Another reason for this request is that she is probably very attached to you. When she sees you speak to your husband, it is well known that it can stir up feelings of abandonment and jealousy.

 

Moving forward, it is important you set clear boundaries. For example, if you do not want to leave your husband (it is unreasonable for this request to be made), then let her know so. When she is calm, let her know "I know you wanted me to leave your dad because you don't think he is supportive. In what ways do you want him to support you? I want to make it clear that I am not leaving your father. What you choose to do is up to you. If you need help for self-harm, I can take you to the hospital. What do you think?"

 

I have been in a similar situation.
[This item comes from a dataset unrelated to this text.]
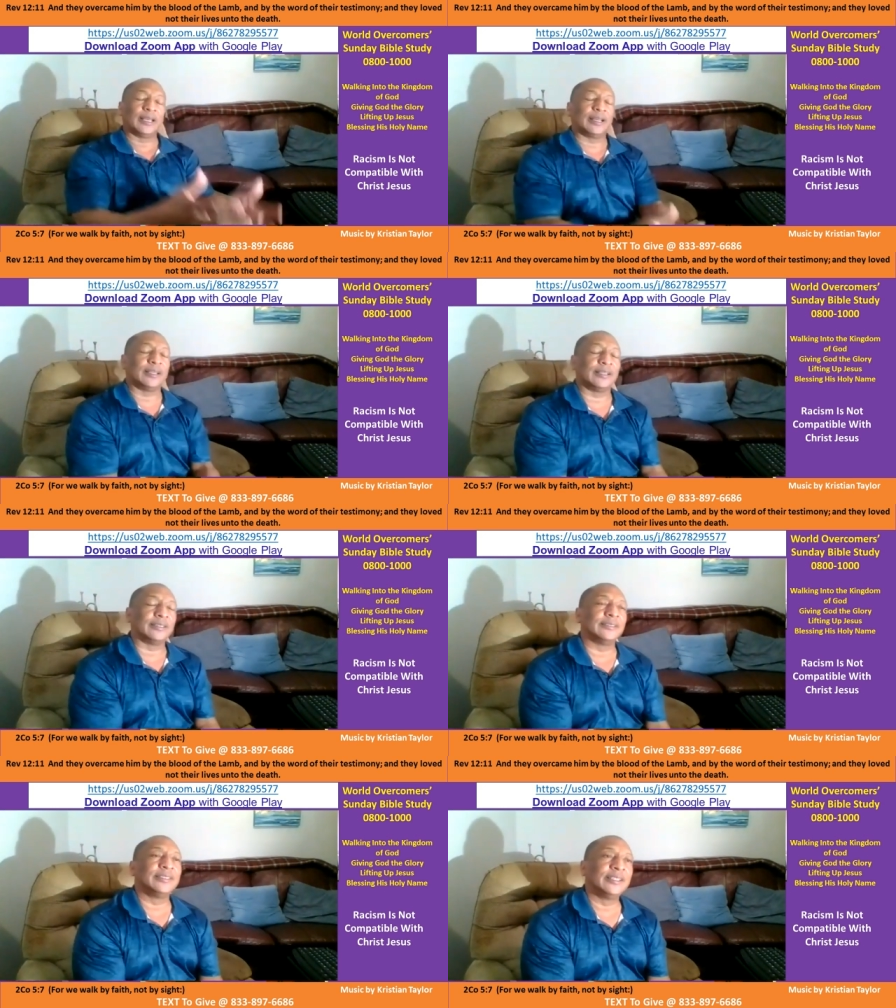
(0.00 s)
uh,
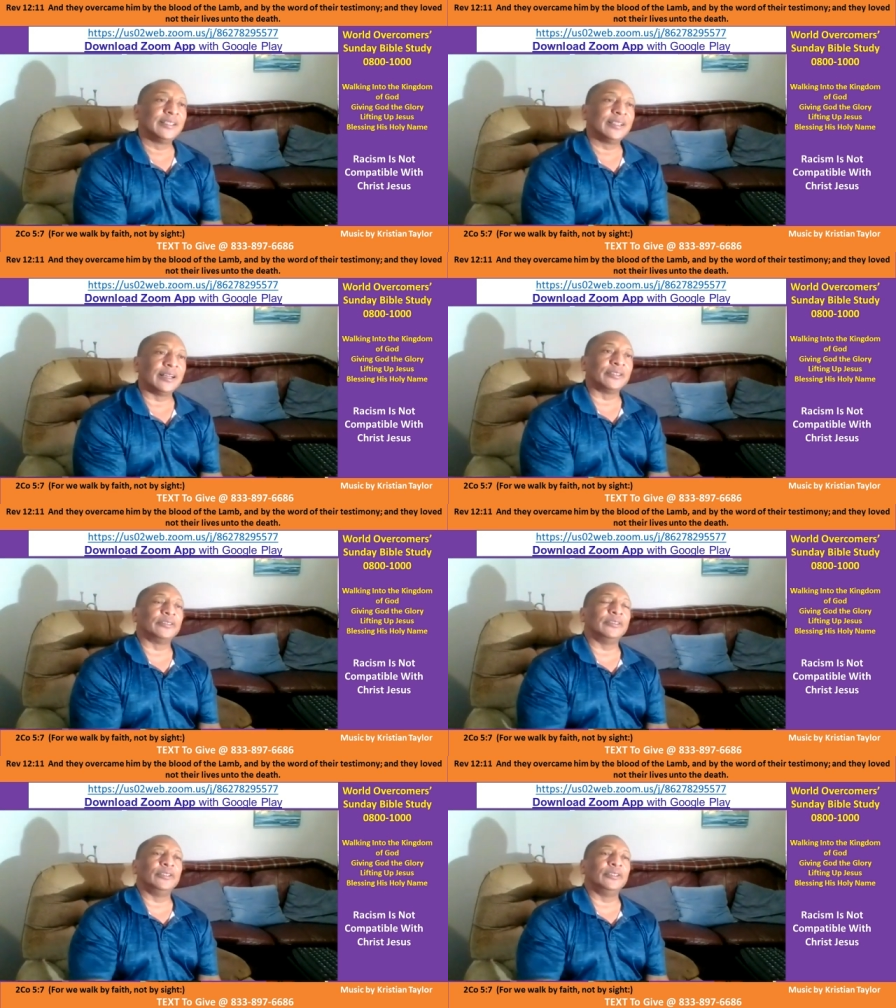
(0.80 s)
a, you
Not as someone who has had these demands put on them, but one who made these demands. I was testing boundaries. I was testing to see whether people would choose me over someone else. I was in an emotional mess so I wanted to 'control' things around me. However, I needed someone to stand strong and tell me NO. I needed someone who would not waiver because of my emotions. Inside, I know that whether these changes are made or not, it really won't change how I feel in the long run. My threat to self-harm was because I was seeking control. I was an emotional mess.

 

At this time, @Needhope , stand strong in what you believe in and what is right by you. Empower your daughter by telling putting it all out on the table what will happen, and stick to those boundaries. e.g. "Your dad is my support at this time. I am not leaving him. I know you are hurting. I am here to support you. If you choose to self-harm, that's a choice you have made. I hope you can consider that I need support at this time."